━━━━━ INPUT DATA
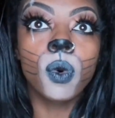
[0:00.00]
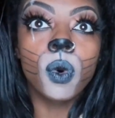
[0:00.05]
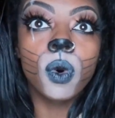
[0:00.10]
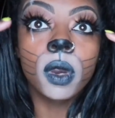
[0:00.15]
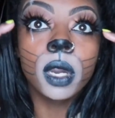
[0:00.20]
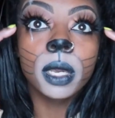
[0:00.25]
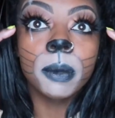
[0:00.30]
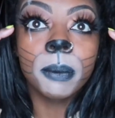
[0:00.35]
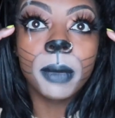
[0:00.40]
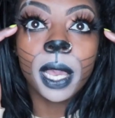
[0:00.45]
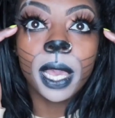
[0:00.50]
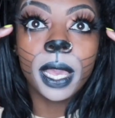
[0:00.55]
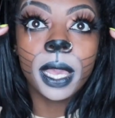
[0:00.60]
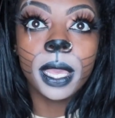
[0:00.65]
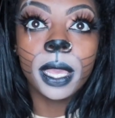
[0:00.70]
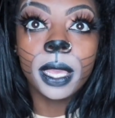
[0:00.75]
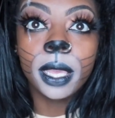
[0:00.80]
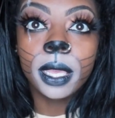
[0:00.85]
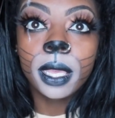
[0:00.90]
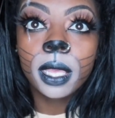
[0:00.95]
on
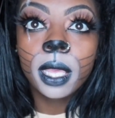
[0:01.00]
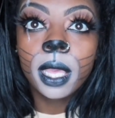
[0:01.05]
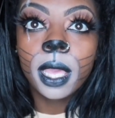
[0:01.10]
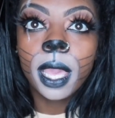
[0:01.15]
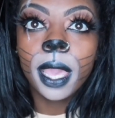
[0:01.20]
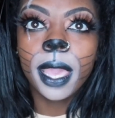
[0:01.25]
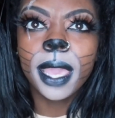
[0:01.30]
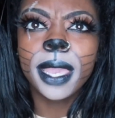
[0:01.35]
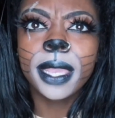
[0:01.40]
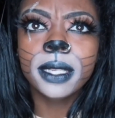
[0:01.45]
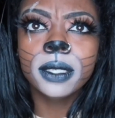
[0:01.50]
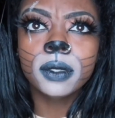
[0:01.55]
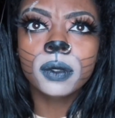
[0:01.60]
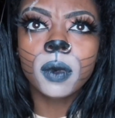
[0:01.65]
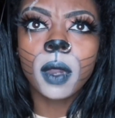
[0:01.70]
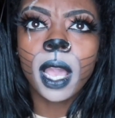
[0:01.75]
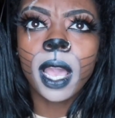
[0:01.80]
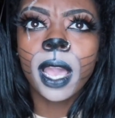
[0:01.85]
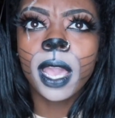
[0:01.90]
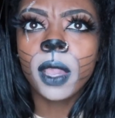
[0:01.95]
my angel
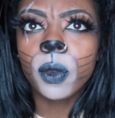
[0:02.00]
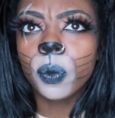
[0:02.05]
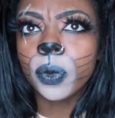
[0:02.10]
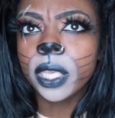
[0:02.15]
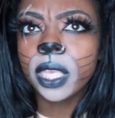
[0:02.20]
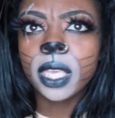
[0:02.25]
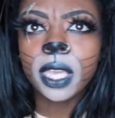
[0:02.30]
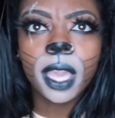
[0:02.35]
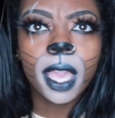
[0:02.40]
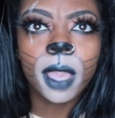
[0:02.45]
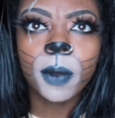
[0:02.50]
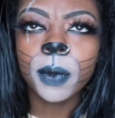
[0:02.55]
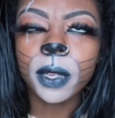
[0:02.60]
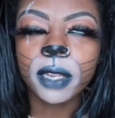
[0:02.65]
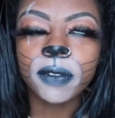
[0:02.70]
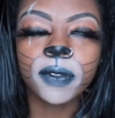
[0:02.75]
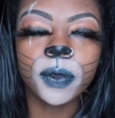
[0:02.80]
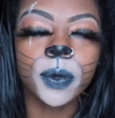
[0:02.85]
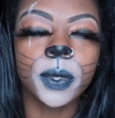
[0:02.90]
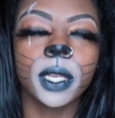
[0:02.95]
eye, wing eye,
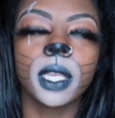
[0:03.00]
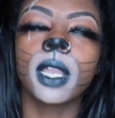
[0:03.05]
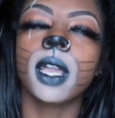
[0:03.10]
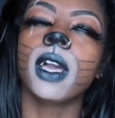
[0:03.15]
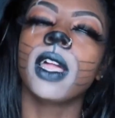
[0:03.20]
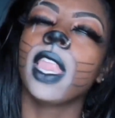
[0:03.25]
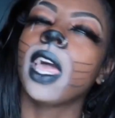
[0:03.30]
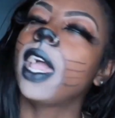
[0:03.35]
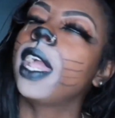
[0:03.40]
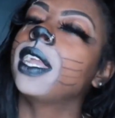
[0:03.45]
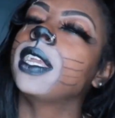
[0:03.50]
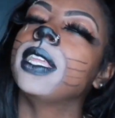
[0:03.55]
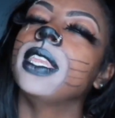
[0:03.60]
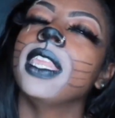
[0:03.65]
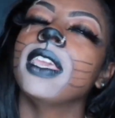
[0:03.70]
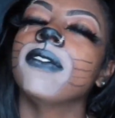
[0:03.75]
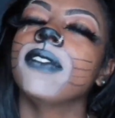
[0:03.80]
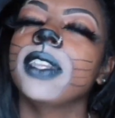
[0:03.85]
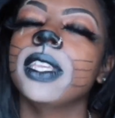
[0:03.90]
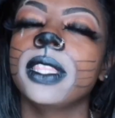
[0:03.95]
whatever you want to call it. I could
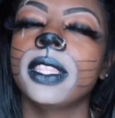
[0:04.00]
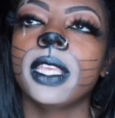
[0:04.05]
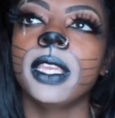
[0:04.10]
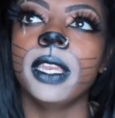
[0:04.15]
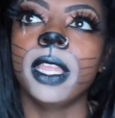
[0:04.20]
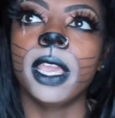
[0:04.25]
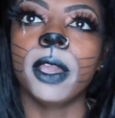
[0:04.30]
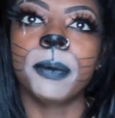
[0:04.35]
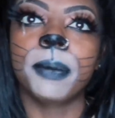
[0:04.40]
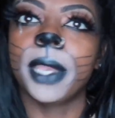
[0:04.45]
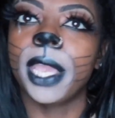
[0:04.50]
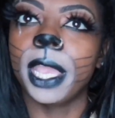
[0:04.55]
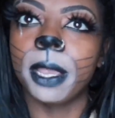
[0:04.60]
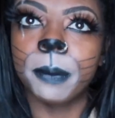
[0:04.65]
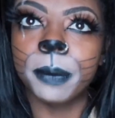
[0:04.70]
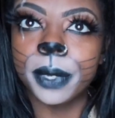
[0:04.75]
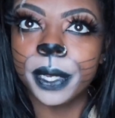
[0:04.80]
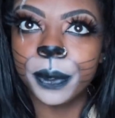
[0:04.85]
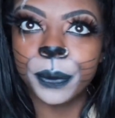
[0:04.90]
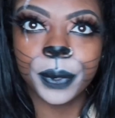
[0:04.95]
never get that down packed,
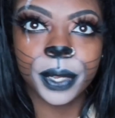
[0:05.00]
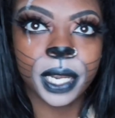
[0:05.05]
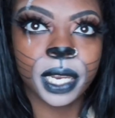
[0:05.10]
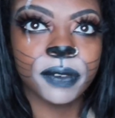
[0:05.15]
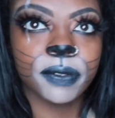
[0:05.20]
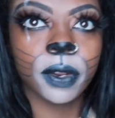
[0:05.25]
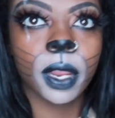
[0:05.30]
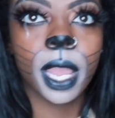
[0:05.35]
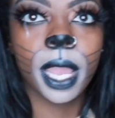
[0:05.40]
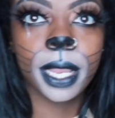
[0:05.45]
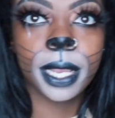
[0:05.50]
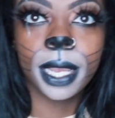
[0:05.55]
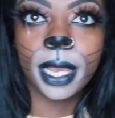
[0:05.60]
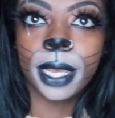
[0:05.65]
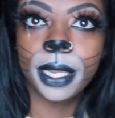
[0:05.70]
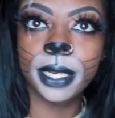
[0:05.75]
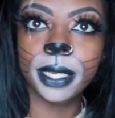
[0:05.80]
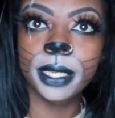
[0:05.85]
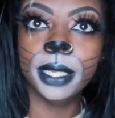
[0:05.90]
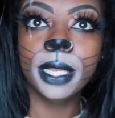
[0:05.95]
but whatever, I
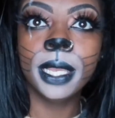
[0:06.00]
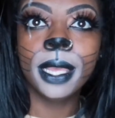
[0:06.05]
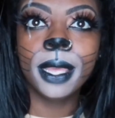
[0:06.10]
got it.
━━━━━━━━━━
━━━━━ INPUT DATA
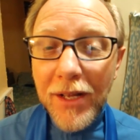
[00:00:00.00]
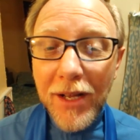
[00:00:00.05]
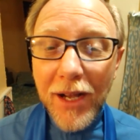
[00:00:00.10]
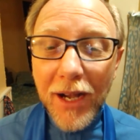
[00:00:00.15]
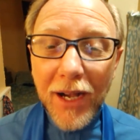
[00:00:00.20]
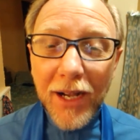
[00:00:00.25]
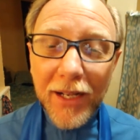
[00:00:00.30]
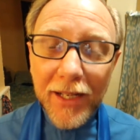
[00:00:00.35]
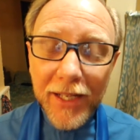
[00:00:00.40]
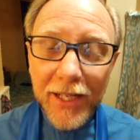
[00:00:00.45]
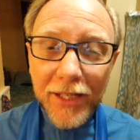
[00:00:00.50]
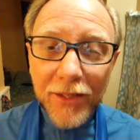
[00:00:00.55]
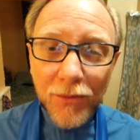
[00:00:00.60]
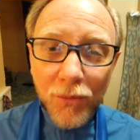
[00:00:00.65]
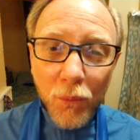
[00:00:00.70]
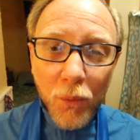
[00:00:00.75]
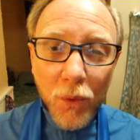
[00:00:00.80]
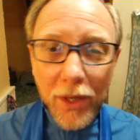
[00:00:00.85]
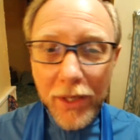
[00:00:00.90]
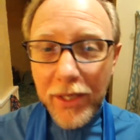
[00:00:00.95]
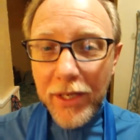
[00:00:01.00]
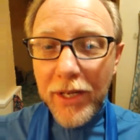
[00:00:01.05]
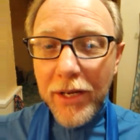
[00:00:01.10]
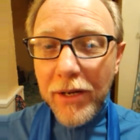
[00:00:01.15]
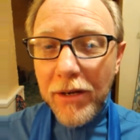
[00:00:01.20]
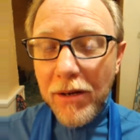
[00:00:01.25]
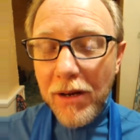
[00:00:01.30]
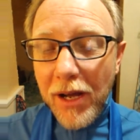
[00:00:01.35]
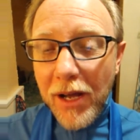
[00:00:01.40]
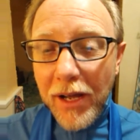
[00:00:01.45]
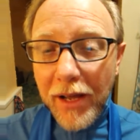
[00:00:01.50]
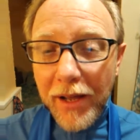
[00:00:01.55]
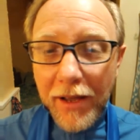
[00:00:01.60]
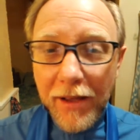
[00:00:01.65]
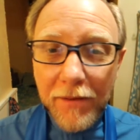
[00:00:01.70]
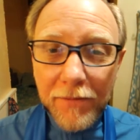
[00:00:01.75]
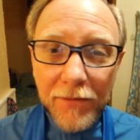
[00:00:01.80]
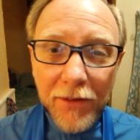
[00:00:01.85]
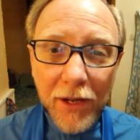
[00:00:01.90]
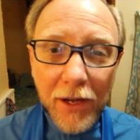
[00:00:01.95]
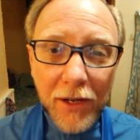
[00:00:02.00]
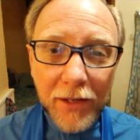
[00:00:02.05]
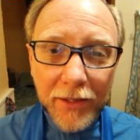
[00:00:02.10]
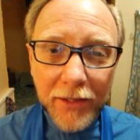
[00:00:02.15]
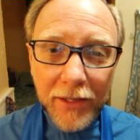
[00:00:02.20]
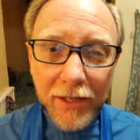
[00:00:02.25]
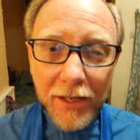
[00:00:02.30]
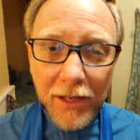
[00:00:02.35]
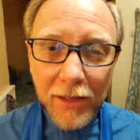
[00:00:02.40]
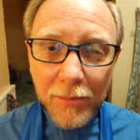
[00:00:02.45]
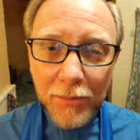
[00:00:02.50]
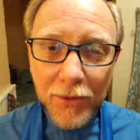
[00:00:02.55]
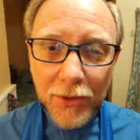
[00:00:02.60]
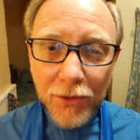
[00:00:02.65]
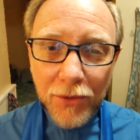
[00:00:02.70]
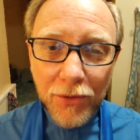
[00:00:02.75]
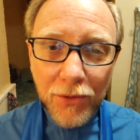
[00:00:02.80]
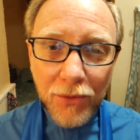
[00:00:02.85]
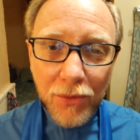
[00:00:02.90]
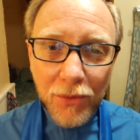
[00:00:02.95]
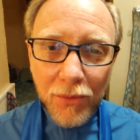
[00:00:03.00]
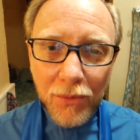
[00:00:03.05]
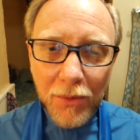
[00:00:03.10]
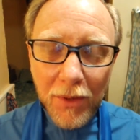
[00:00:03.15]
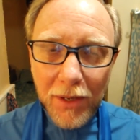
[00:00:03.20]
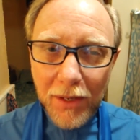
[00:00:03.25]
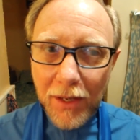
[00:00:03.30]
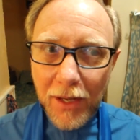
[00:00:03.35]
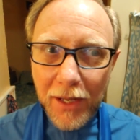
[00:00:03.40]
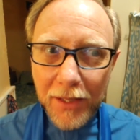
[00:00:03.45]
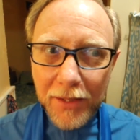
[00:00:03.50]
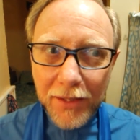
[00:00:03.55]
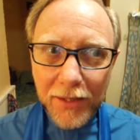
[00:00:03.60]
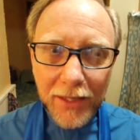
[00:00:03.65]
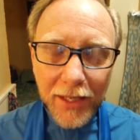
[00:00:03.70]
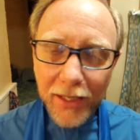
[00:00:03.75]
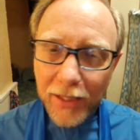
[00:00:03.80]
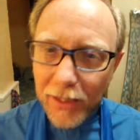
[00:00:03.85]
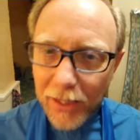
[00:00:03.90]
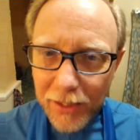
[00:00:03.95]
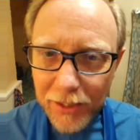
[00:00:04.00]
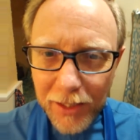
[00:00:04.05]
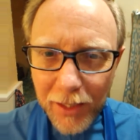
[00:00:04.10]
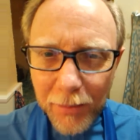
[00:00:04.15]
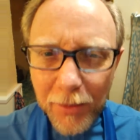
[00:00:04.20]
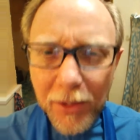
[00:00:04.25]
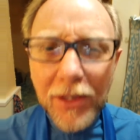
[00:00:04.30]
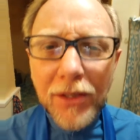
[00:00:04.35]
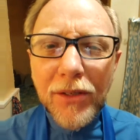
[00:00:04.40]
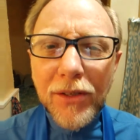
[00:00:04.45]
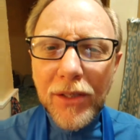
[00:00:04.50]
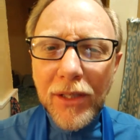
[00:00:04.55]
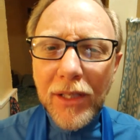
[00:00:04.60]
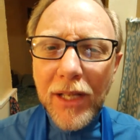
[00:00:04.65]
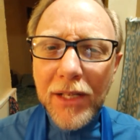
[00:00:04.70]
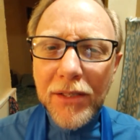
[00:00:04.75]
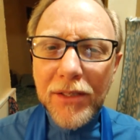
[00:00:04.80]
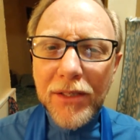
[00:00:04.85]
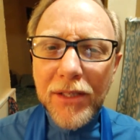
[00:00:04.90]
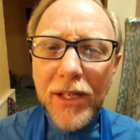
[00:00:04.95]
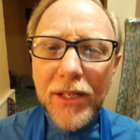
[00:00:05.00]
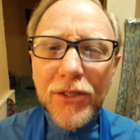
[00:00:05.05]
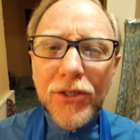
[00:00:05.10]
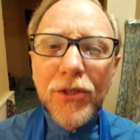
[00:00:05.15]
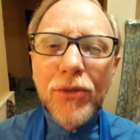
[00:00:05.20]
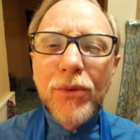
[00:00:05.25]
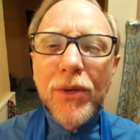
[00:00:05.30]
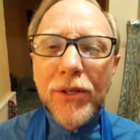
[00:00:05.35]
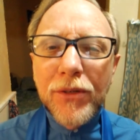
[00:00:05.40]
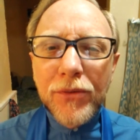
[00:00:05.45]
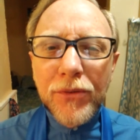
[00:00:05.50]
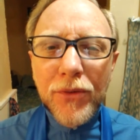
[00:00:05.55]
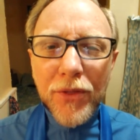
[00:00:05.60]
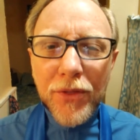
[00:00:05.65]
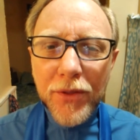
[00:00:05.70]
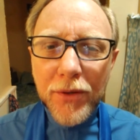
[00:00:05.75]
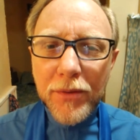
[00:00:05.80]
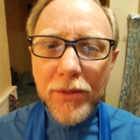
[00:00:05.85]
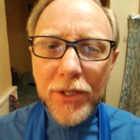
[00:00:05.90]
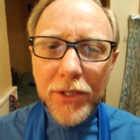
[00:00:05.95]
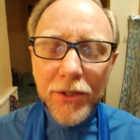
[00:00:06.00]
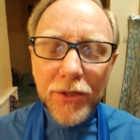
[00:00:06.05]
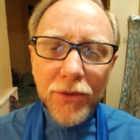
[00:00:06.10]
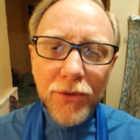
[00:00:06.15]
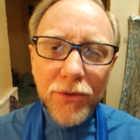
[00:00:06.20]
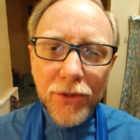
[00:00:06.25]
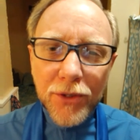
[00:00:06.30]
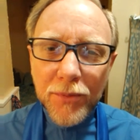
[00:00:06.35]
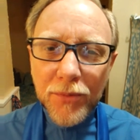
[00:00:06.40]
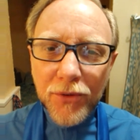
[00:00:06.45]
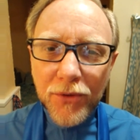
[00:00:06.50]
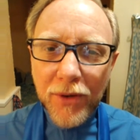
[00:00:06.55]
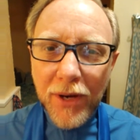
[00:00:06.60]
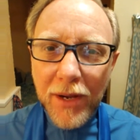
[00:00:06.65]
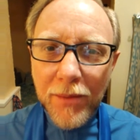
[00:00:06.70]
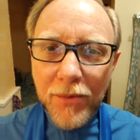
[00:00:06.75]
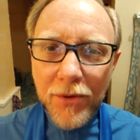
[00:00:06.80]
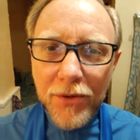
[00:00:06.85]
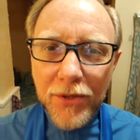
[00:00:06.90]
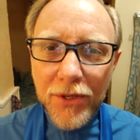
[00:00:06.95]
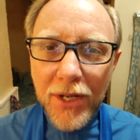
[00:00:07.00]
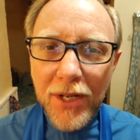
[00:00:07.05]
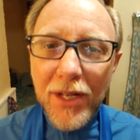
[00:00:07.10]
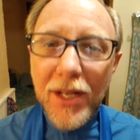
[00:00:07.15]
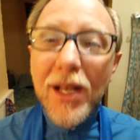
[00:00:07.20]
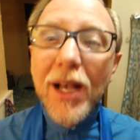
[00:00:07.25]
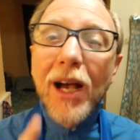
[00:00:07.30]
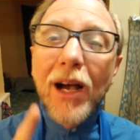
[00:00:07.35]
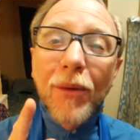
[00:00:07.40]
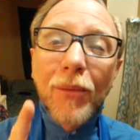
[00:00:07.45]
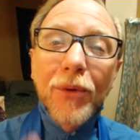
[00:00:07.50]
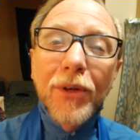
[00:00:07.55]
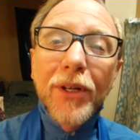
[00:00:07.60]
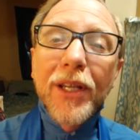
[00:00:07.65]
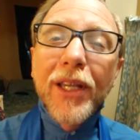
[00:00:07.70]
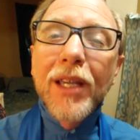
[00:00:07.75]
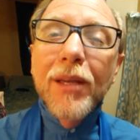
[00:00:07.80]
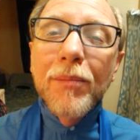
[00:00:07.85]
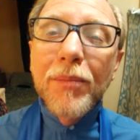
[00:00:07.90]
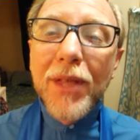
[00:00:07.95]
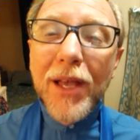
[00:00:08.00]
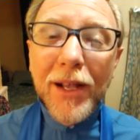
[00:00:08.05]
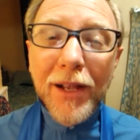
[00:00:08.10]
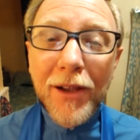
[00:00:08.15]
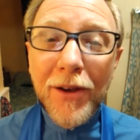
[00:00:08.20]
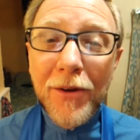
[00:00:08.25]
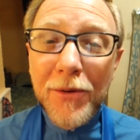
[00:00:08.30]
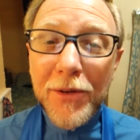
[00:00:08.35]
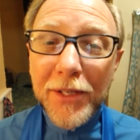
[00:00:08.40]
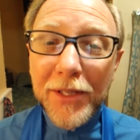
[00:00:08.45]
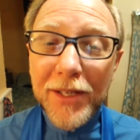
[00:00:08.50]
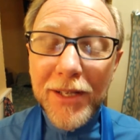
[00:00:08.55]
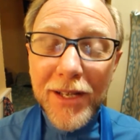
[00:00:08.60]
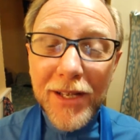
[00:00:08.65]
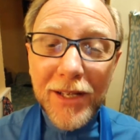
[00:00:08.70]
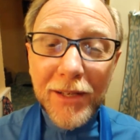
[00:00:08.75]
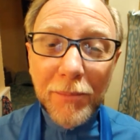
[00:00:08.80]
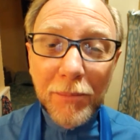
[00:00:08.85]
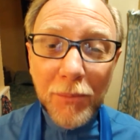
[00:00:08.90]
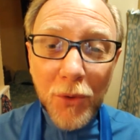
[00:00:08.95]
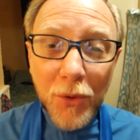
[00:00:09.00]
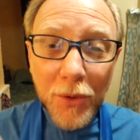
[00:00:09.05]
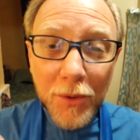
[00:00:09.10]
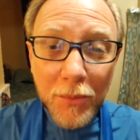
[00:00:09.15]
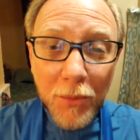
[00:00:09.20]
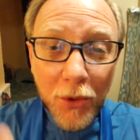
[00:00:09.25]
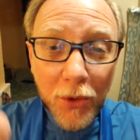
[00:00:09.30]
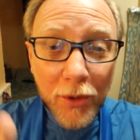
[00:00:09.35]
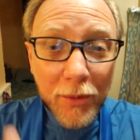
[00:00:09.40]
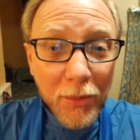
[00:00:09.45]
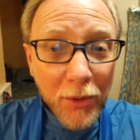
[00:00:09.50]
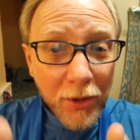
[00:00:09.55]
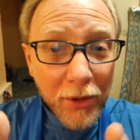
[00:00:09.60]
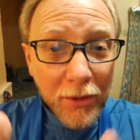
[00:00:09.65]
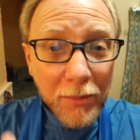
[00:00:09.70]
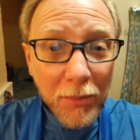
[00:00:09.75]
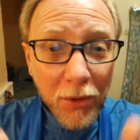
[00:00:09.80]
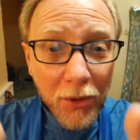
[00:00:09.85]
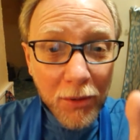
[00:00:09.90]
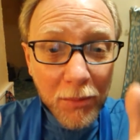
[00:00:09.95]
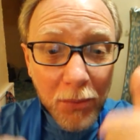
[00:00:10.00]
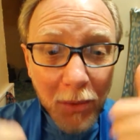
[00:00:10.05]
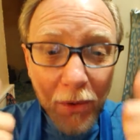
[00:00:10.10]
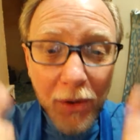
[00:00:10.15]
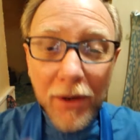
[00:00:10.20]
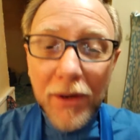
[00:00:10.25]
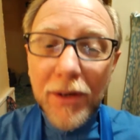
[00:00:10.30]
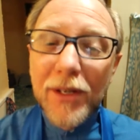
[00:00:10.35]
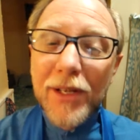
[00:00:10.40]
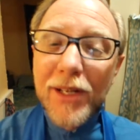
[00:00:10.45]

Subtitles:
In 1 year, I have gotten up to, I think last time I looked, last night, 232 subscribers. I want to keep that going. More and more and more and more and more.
━━━━━━━━━━
- **TASK BRIEF**: Transcribe exactly the lines above, beginning at the one with "[00:00:05.70]" and going up to and including the one with "[00:00:06.95]". Pictures do not belong in the copy.

- **SOLUTION TO THE EXERCISE**:
[00:00:05.70]
[00:00:05.75]
[00:00:05.80]
[00:00:05.85]
[00:00:05.90]
[00:00:05.95]
[00:00:06.00]
[00:00:06.05]
[00:00:06.10]
[00:00:06.15]
[00:00:06.20]
[00:00:06.25]
[00:00:06.30]
[00:00:06.35]
[00:00:06.40]
[00:00:06.45]
[00:00:06.50]
[00:00:06.55]
[00:00:06.60]
[00:00:06.65]
[00:00:06.70]
[00:00:06.75]
[00:00:06.80]
[00:00:06.85]
[00:00:06.90]
[00:00:06.95]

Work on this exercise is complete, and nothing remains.